The Japanese Government has been focusing on cooperation in the medical area to overcome the COVID-19 based on the “human security” and UN Sustainable Development Goals' (SDG) philosophy of “No one will be left behind”. As such, medical equipment and materials worth approximately US$2 million will soon arrive in Jamaica. We have endeavoured to make other donations, such as provision of ambulances to local hospitals through the embassy's grass roots human security grant projects.
At the same time, the pandemic reminds us of the critical importance to construct the sustainable and resilient society and address the planetary health issue, which is considered as the root cause of the continuous emergence of these infectious diseases.
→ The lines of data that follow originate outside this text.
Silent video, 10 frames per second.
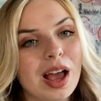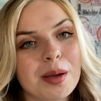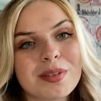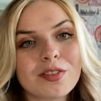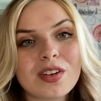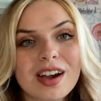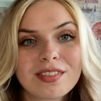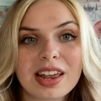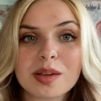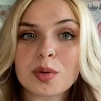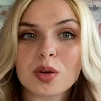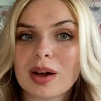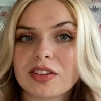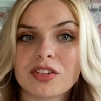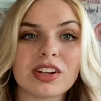If you have any more
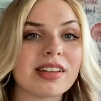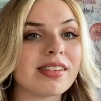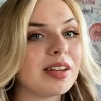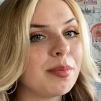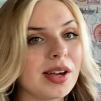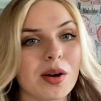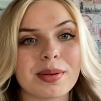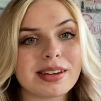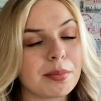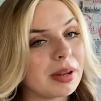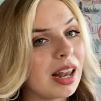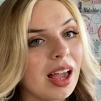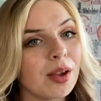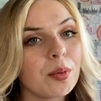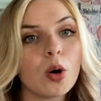questions, leave me a comment down
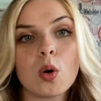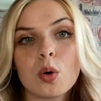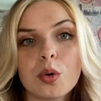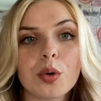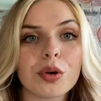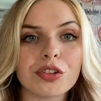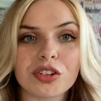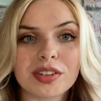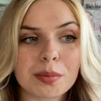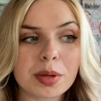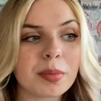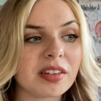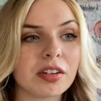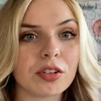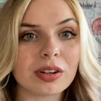below or just send me a
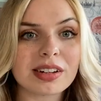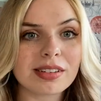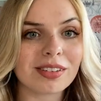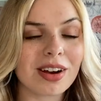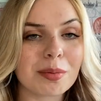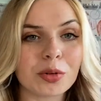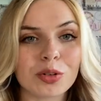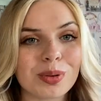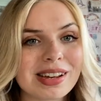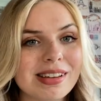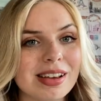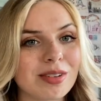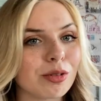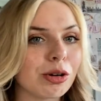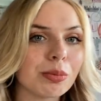message on Instagram or
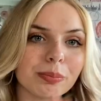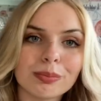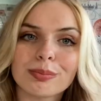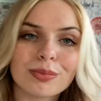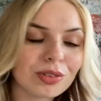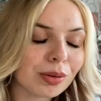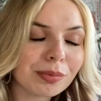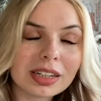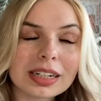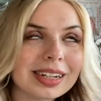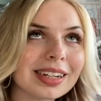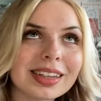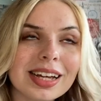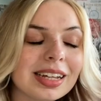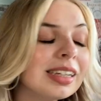Twitter or something like
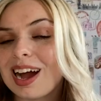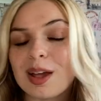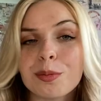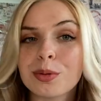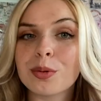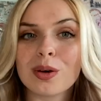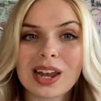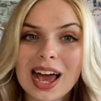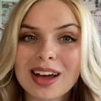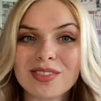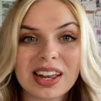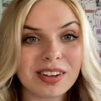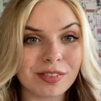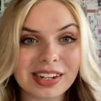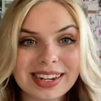that. I hope you all have a
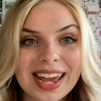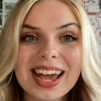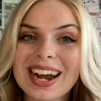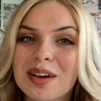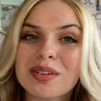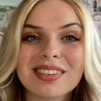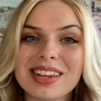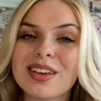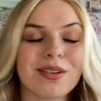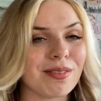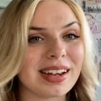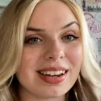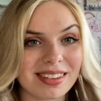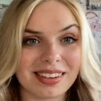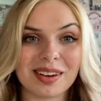lovely day and I will see you
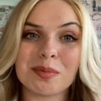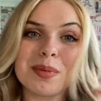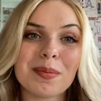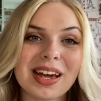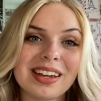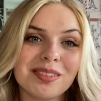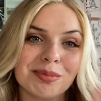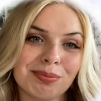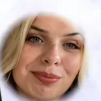really soon. Bye bye.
While making every effort in the medical field, including provision of vaccination, addressing the sustainable development issues is nothing less than our priority. We need to accelerate our efforts for that purpose, including new technological development in the area of health care, education, disaster prevention, and protection of the environment.
Tokyo Olympics: A fresh impetus to overall exchange
While the Tokyo Olympics in 1964 was a symbol of recovery from World War II, Tokyo Olympics and Paralympics games this year will be remarkable symbols of humankind overcoming this pandemic. Tottori prefecture, which has a sister-city relationship with the parish of Westmoreland, will host the Jamaican team. There have been many exchanges between Westmoreland and Tottori in sports, culture, and among high school students. Moreover, exchanges among athletic associations through JICA are also active.
I wish that Tokyo 2020 Olympic and Paralympic Games will be a trigger for an expansion into new chapter of exchanges not only among athletes, but also in society including people from all layers between our two nations. It provides a precious opportunity to multiply people to people contact and promote cultural exchange.
Deepening and expanding fraternal bonds of cooperation and friendship is another pillar of Japan's Caricom policy. In addition to exchanges between local communities, such as Tottori and Westmoreland, it is important to establish partnership among the universities to deepen mutual understanding. A collaboration between The University of the West Indies (UWI) and Sophia University in Japan is ongoing with the theme of sustainable development of island countries. Furthermore, an initiative to introduce a course of Japanese development study is being advanced at The UWI. At the University of Technology, Jamaica (UTech) there is a Japanese language course along with the movement to deepen collaboration with Japanese university in the animation field. Through the MEXT (Ministry of Education, Culture, Sports, Science and Technology) scholarship Jamaican students can pursue a master's or doctoral degree at universities in Japan. The JET (Japan Exchange and Teaching) Programme, which celebrates its 20th anniversary in 2020 in Jamaica, is also significant in further promoting mutual understanding between our countries.
In 2025 Osaka International Exposition will be held with the theme 'Designing Future Society for Our Lives'. It will be a good occasion to create and disseminate various ideas for humankind's common issues after COVID-19. The participation of Jamaica in this expo will be a good occasion for Japanese people to come to know Jamaica better, thus triggering new exchanges and investments between our two countries.
Masaya Fujiwara is the Japanese ambassador to Jamaica.